Дорн согласился; окончательное решение было принято, и я не знал, радоваться мне или печалиться. Рассудок подсказывал, что надо как можно скорее оставить Дорну; я даже побаивался ее, но было так тяжело пожертвовать даже минутой общения с нею.
— Будет завтра дождь? — спросил Дорн сестру.
— До самого вечера, и сильный.
— Ты уверена?
— Да, да… уверена.
— Так же, как насчет ветра?
— Именно так!
Она отважно встретила взгляд Дорна, но щеки ее пылали. Дорн продолжал глядеть на сестру с выражением, мне непонятным. Ее же лицо было сердитым и одновременно смущенным.
Потом она сказала, что устала и пойдет спать.
Я поднялся. Дорн продолжал сидеть.
— Мы с Джоном так замечательно провели время, — сказала Дорна и вышла, не глядя на нас.
Наступило молчание; наконец Дорн предложил пойти посидеть в библиотеке. И снова, когда я шел за ним, чувство вины мучило меня, однако Дорн, казалось, пригласил меня исключительно затем, чтобы по карте проследить мой маршрут, обговорить места моих стоянок, посоветовать, как лучше держать Фэка в городе, и обсудить сложную ситуацию, возникшую в связи с тем, что меня видели на перевале.

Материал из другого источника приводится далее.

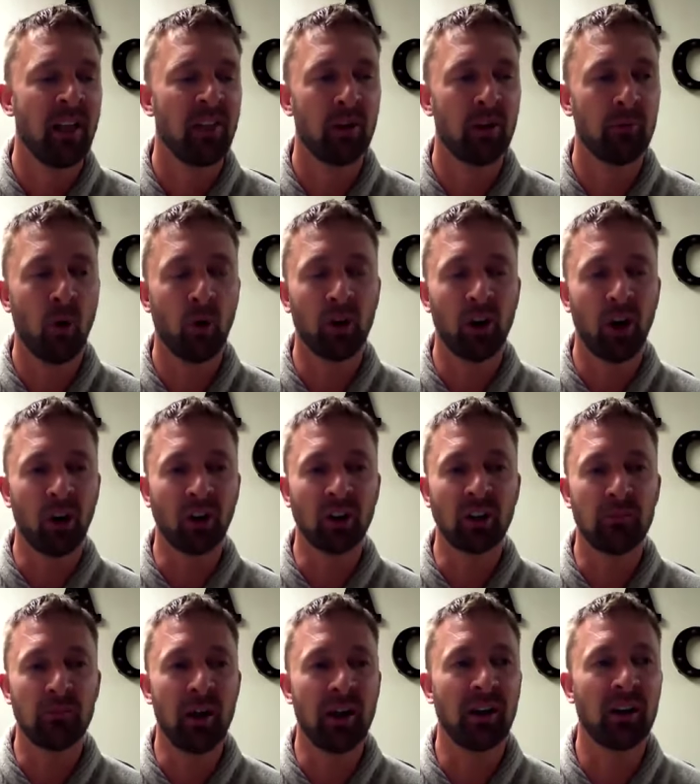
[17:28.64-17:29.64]
They're more
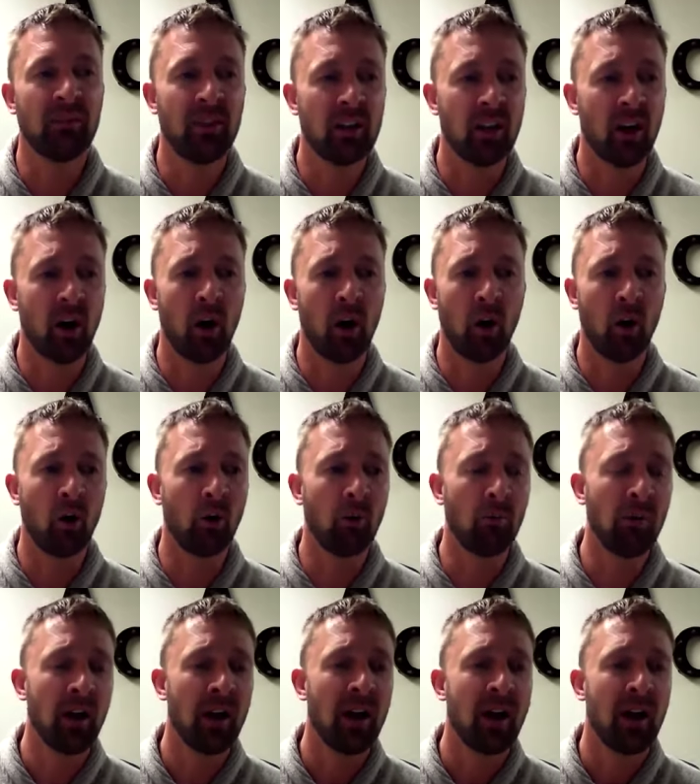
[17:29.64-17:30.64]
argumentative in the
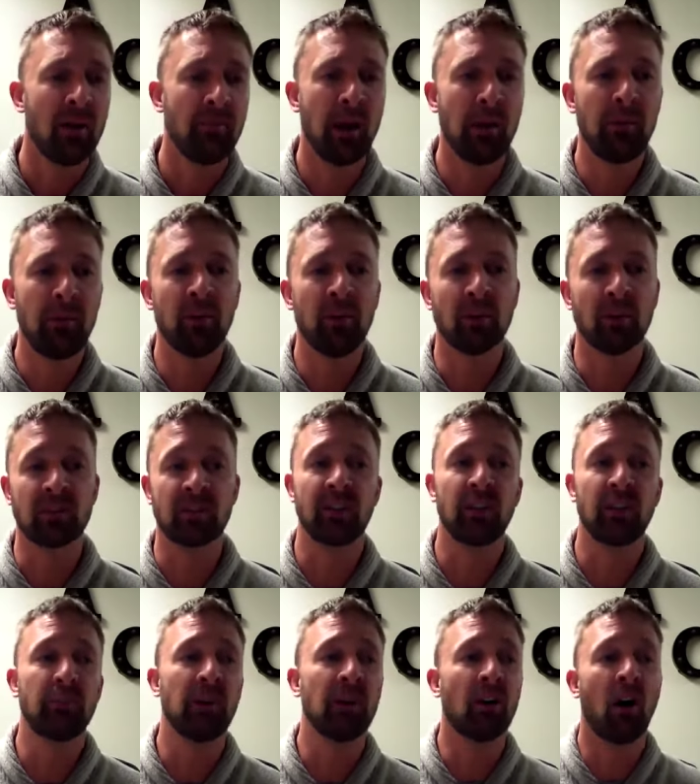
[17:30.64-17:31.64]
home. Maybe they're
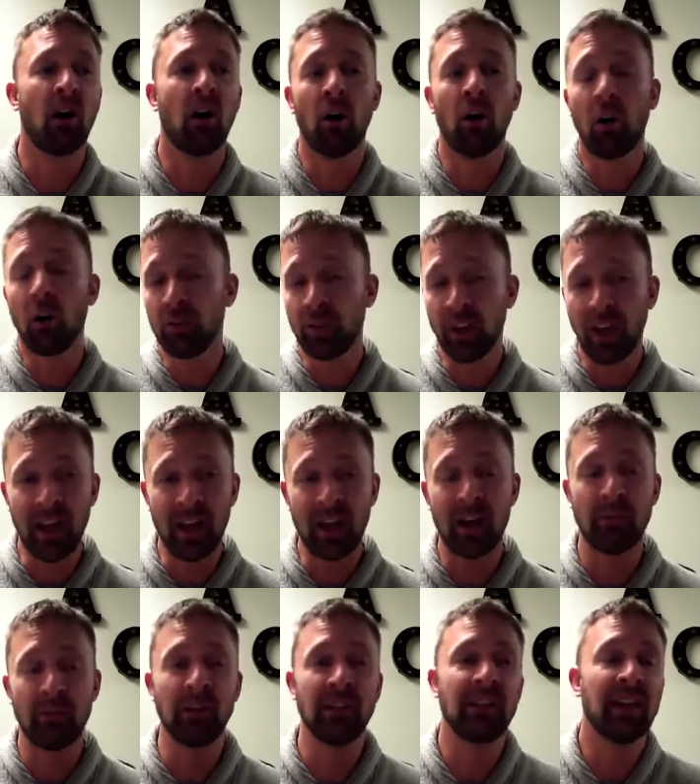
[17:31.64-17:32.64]
sleeping all day. I
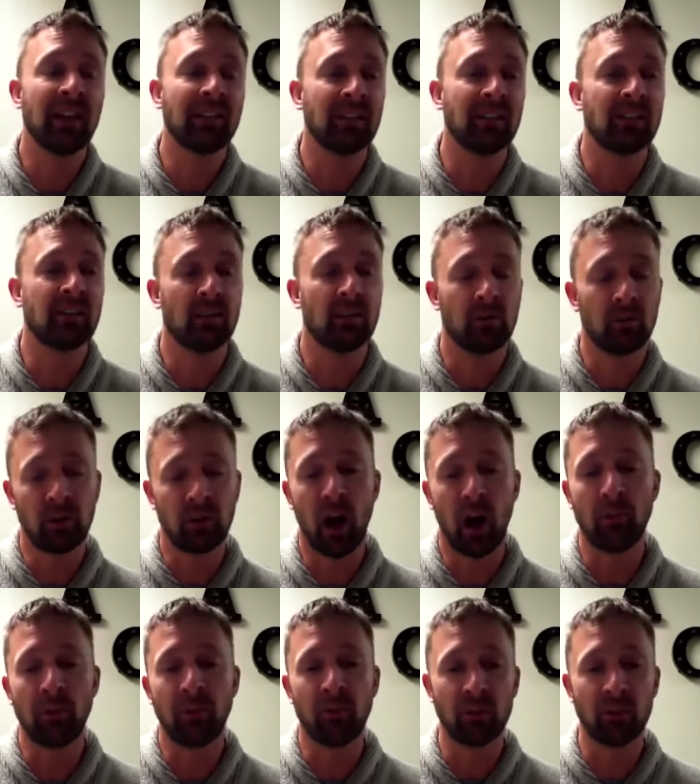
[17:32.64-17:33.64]
mean, yes, it's
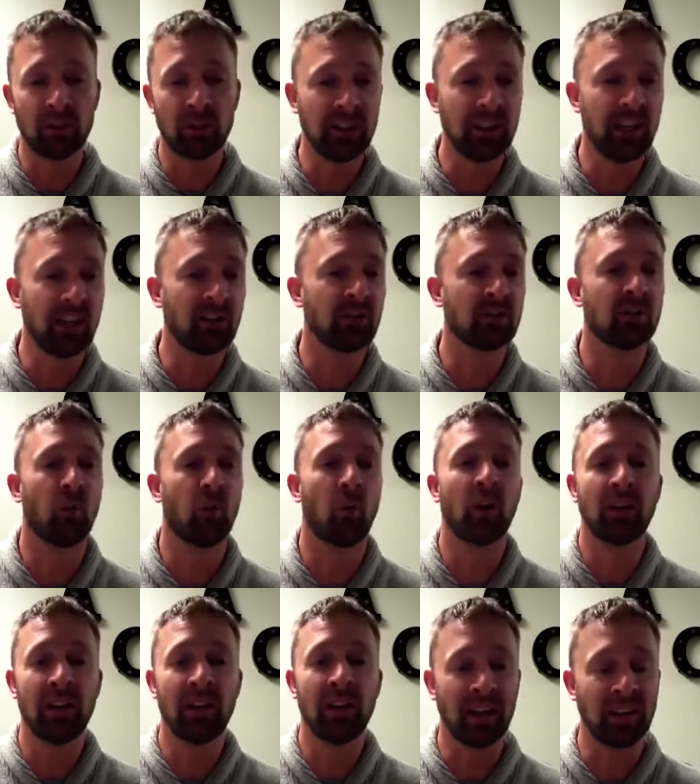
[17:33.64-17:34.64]
common for teenagers to
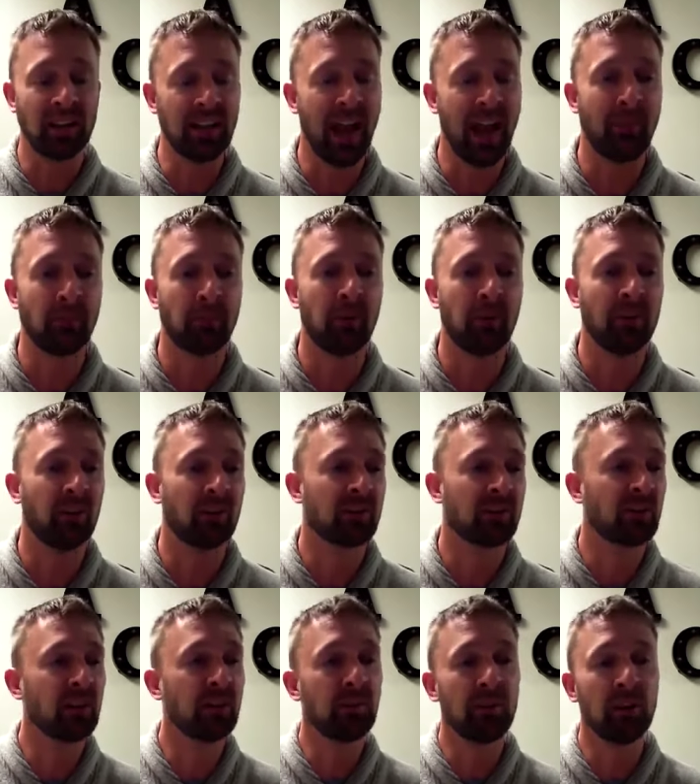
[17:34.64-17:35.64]
want to take naps, but they're
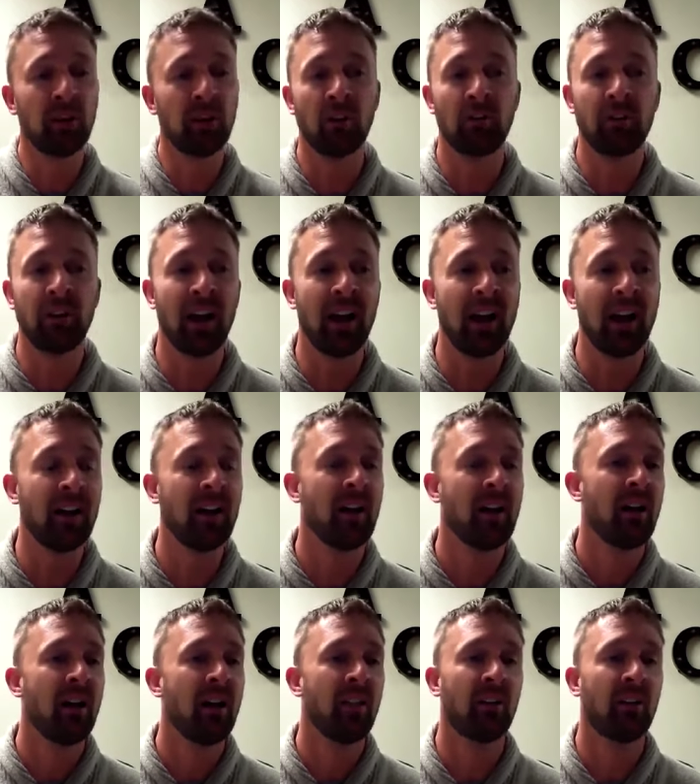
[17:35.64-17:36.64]
sleeping all day.
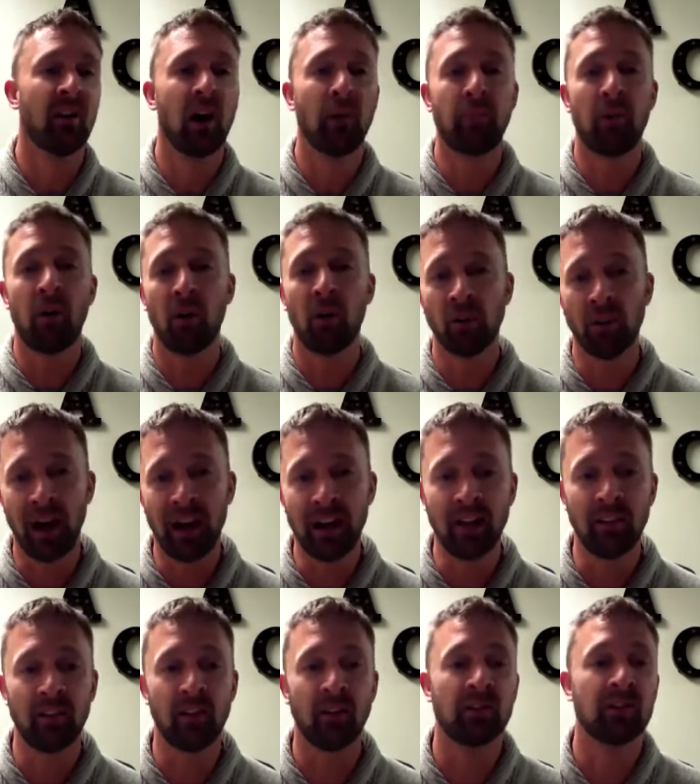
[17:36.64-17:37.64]
They're up all
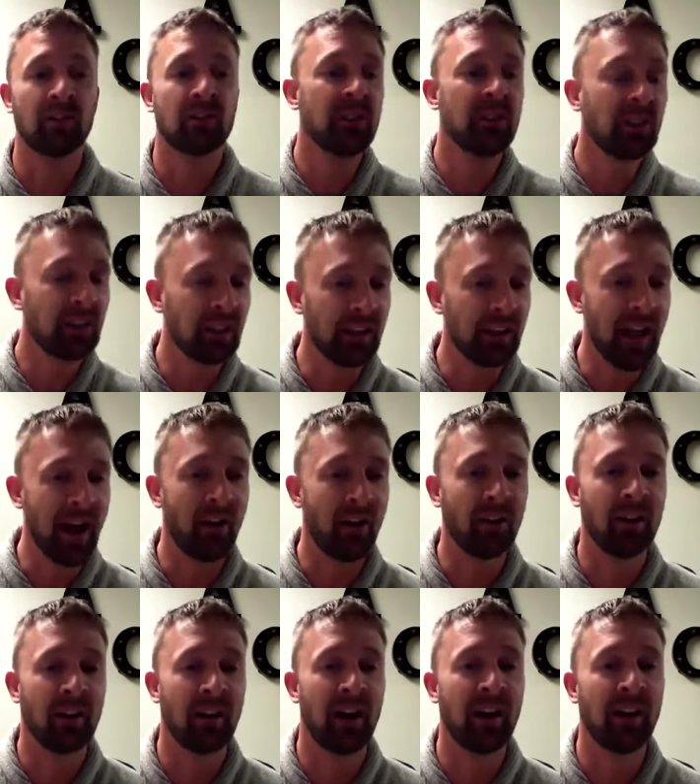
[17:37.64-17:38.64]
night. They're sneaking out
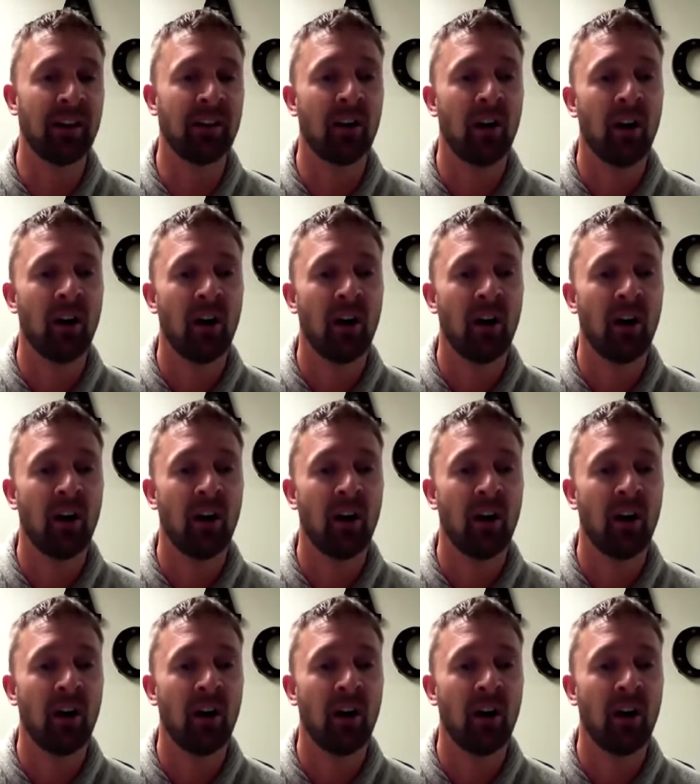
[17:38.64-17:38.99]
at night.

Огонь пылал в очаге посреди комнаты. Длинные поленья были положены так, чтобы давать больше света; когда они прогорали, их пододвигали, и пламя вновь пылало ярко. Капли дождя, падавшего в трубы, шипели на углях. Сидя на скамье рядом, Дорн прочитал мне ответ лорда Моры на письмо деда. Мора искренне заверял, что то, что я оказался на перевале вместе с Дорном, было расценено правильно и не вызвало никаких кривотолков. Разумеется, со стороны должно было показаться, будто я замешан в дела Дорна, Дона и юного незнакомца, однако сейчас это абсолютно не волновало меня; мысли мои были о другом.